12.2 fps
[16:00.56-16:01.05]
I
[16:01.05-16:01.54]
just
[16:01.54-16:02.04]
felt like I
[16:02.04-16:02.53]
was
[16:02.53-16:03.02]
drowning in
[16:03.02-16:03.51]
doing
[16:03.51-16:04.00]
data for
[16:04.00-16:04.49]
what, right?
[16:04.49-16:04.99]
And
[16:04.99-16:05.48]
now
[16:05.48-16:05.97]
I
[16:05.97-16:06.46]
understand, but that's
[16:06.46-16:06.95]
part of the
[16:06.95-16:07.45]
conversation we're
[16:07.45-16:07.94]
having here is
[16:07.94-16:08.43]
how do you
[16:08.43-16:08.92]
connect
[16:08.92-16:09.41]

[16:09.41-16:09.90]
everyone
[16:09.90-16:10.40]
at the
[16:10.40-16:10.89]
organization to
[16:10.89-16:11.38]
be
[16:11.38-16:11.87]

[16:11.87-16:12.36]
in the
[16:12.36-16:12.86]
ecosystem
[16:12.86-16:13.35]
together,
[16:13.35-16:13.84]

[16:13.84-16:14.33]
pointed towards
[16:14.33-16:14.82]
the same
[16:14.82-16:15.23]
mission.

────────────────────────────────────────

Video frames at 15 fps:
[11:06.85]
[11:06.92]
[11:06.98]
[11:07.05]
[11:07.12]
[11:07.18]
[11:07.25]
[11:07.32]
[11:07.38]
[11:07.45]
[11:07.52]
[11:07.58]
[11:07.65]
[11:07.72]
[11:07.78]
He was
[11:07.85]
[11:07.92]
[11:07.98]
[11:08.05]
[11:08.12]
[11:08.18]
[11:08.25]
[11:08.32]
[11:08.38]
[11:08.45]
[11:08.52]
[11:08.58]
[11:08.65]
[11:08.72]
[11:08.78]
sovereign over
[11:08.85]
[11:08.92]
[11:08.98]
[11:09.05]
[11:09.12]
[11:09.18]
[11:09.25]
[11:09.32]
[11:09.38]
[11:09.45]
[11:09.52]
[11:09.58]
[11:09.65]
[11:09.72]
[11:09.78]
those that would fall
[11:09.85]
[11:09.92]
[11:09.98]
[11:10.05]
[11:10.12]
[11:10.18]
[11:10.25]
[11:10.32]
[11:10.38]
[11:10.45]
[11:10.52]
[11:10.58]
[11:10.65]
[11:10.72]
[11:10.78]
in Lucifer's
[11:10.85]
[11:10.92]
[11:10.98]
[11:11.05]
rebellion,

────────────────────────────────────────

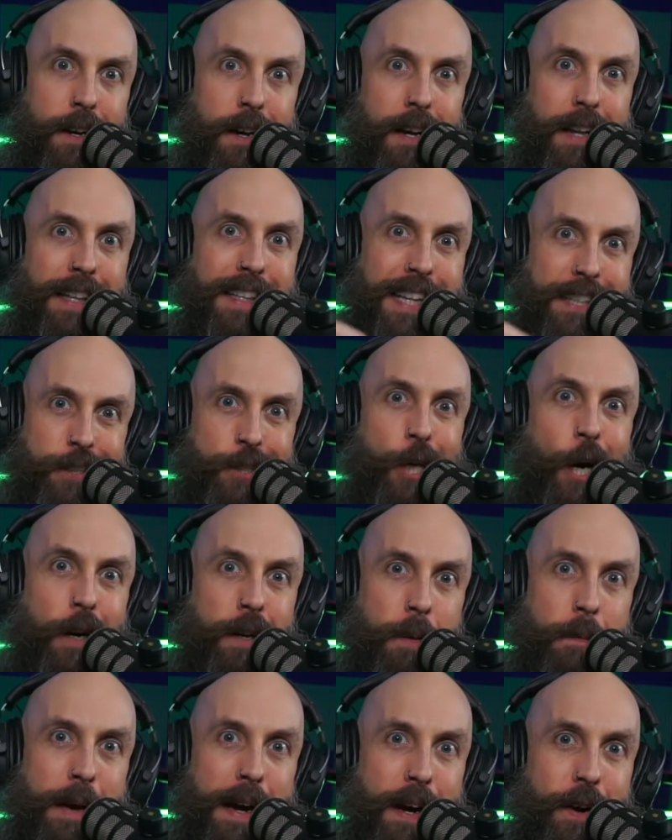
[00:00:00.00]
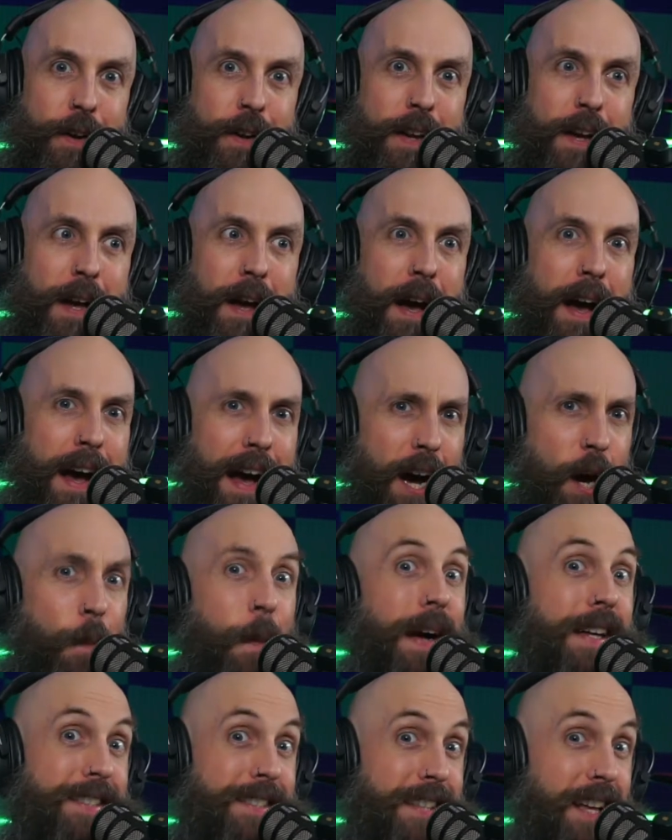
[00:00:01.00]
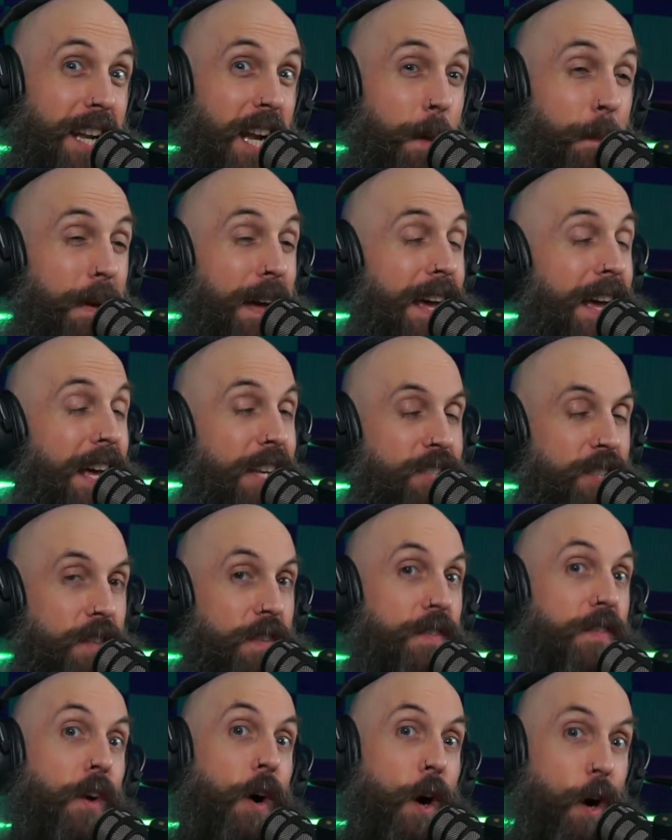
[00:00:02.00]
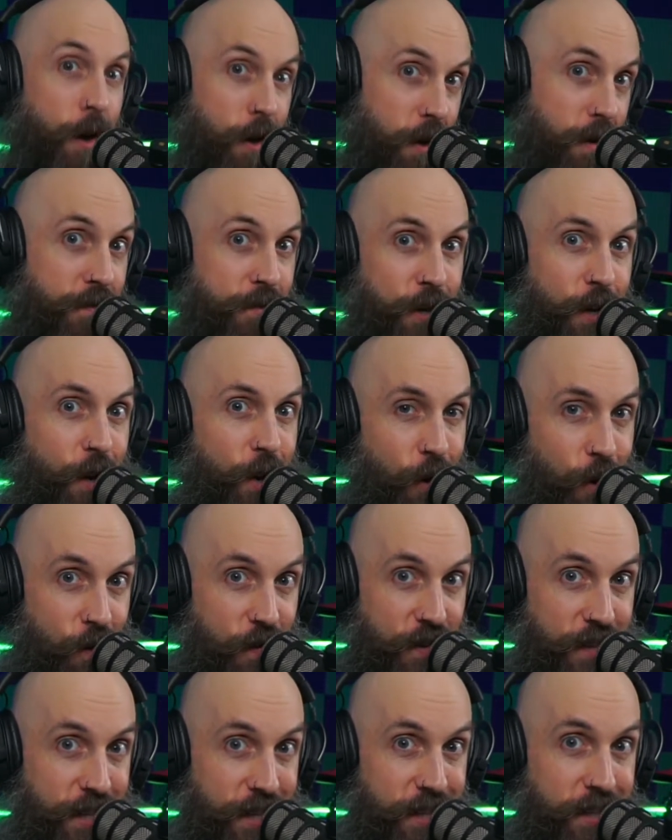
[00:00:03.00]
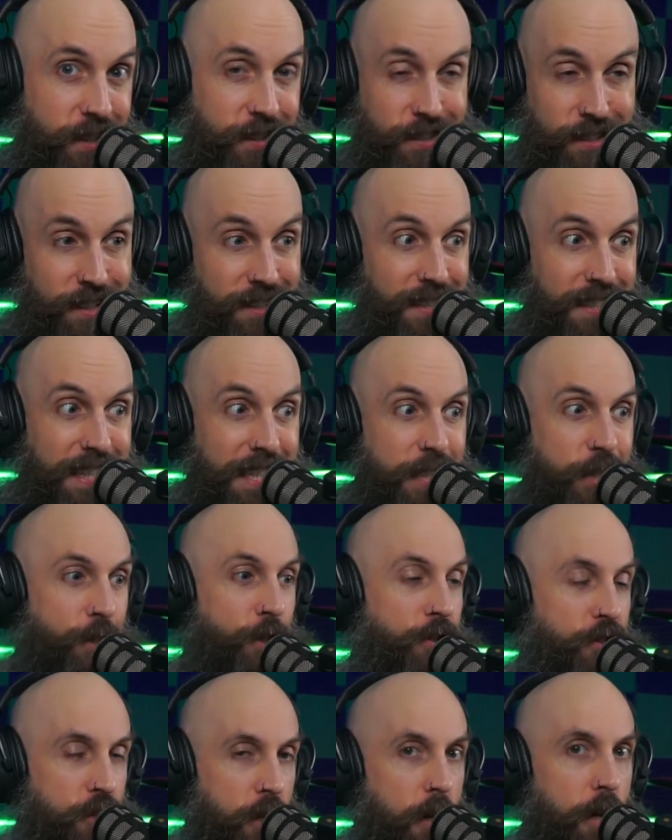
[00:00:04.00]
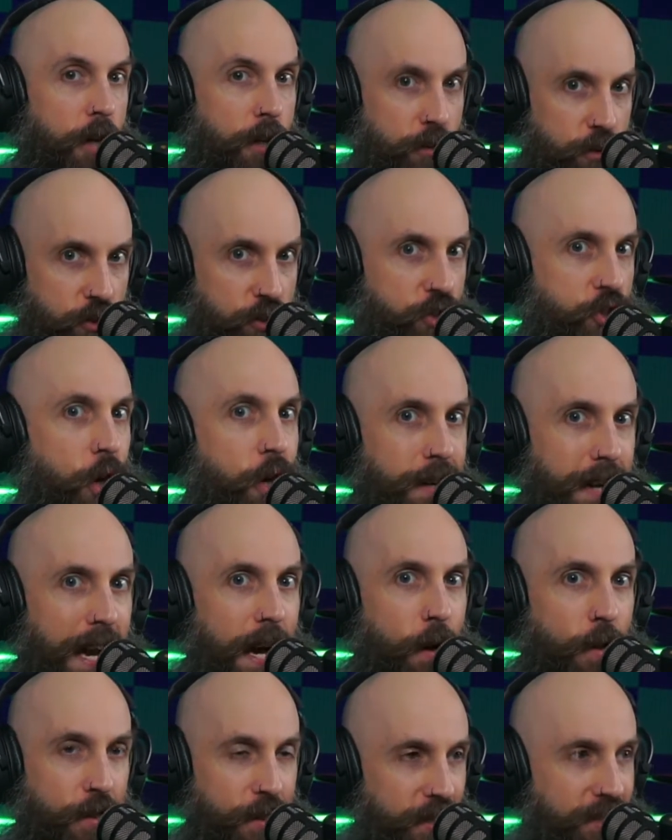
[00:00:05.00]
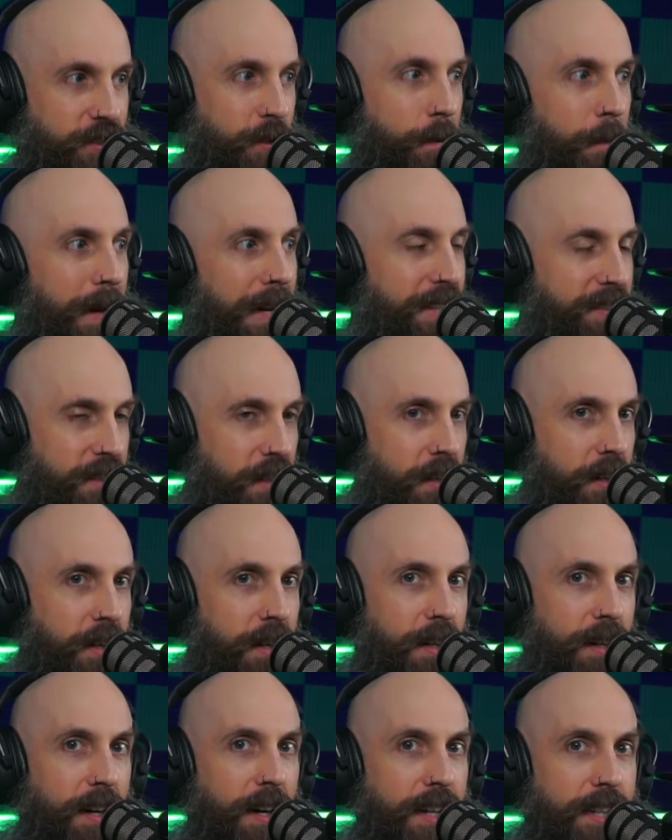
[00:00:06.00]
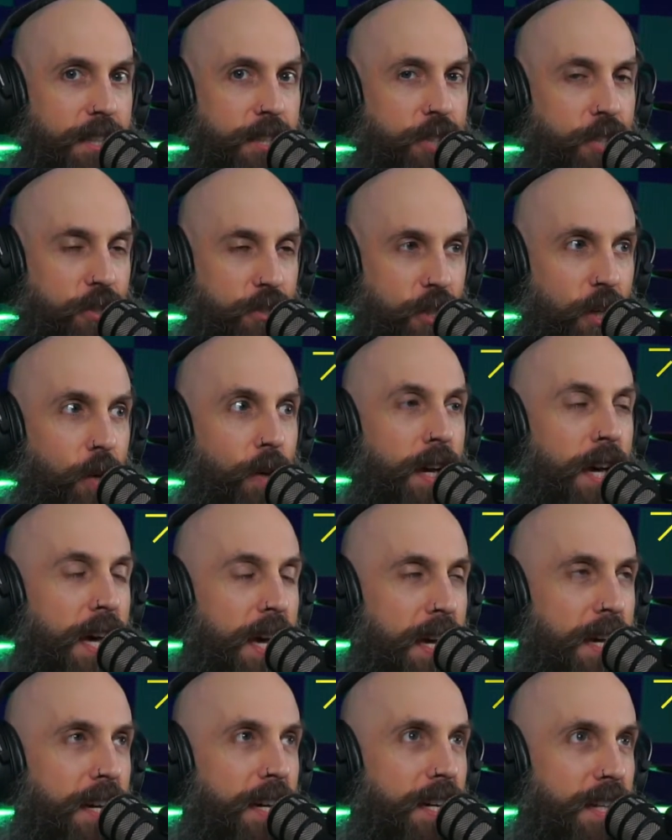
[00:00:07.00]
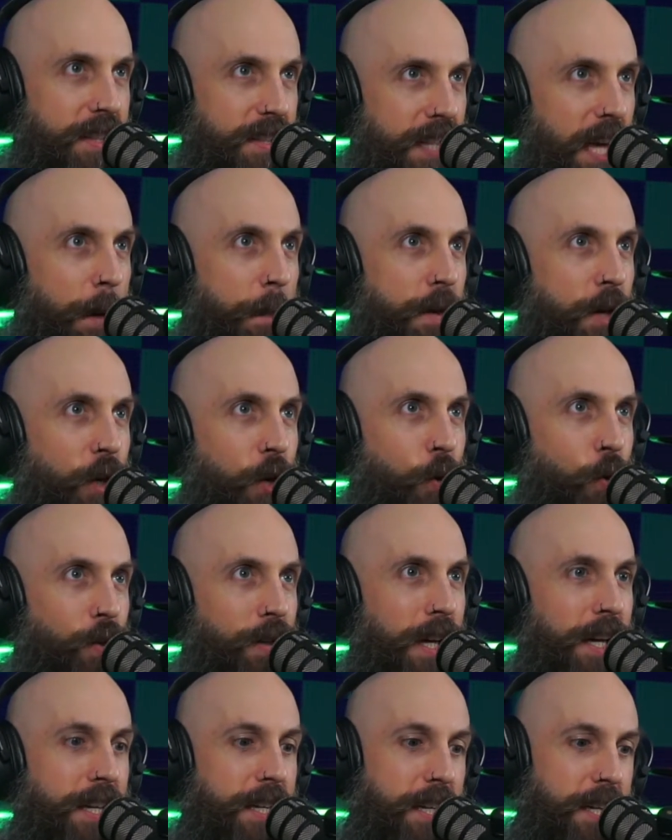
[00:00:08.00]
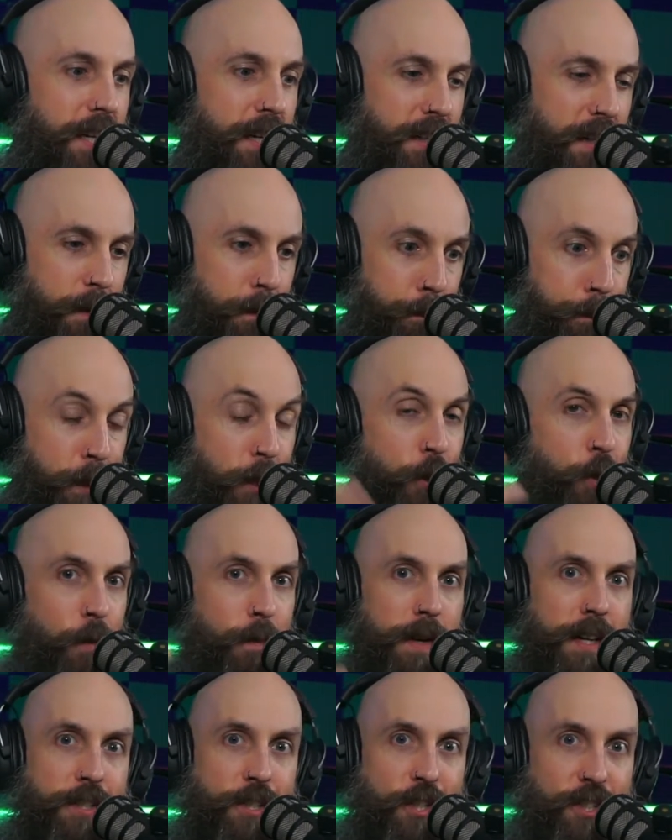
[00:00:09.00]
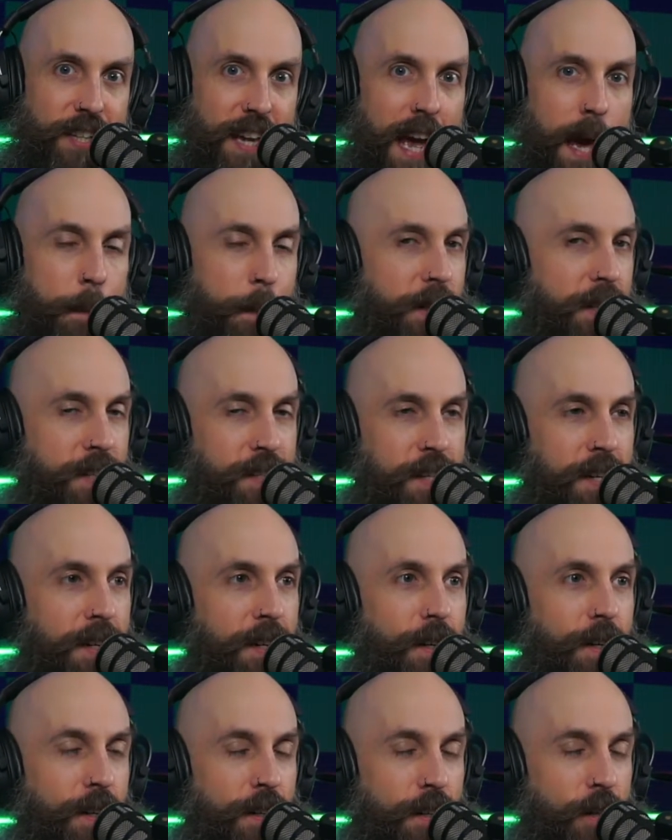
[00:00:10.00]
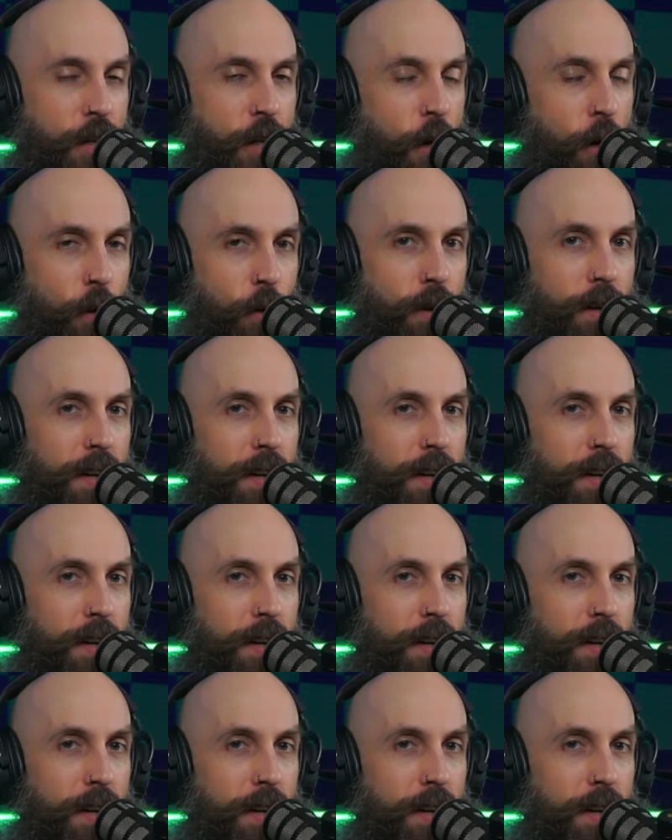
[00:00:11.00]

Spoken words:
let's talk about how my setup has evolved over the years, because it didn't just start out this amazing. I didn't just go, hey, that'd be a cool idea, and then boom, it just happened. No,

────────────────────────────────────────

- _Work instructions_
Where the listing above reaches the line that contains "[16:04.99-16:05.48]", start retyping, and finish with the line that contains "[16:13.35-16:13.84]"; reproduce those lines exactly and no others.

- _Reply_
[16:04.99-16:05.48]
now
[16:05.48-16:05.97]
I
[16:05.97-16:06.46]
understand, but that's
[16:06.46-16:06.95]
part of the
[16:06.95-16:07.45]
conversation we're
[16:07.45-16:07.94]
having here is
[16:07.94-16:08.43]
how do you
[16:08.43-16:08.92]
connect
[16:08.92-16:09.41]

[16:09.41-16:09.90]
everyone
[16:09.90-16:10.40]
at the
[16:10.40-16:10.89]
organization to
[16:10.89-16:11.38]
be
[16:11.38-16:11.87]

[16:11.87-16:12.36]
in the
[16:12.36-16:12.86]
ecosystem
[16:12.86-16:13.35]
together,
[16:13.35-16:13.84]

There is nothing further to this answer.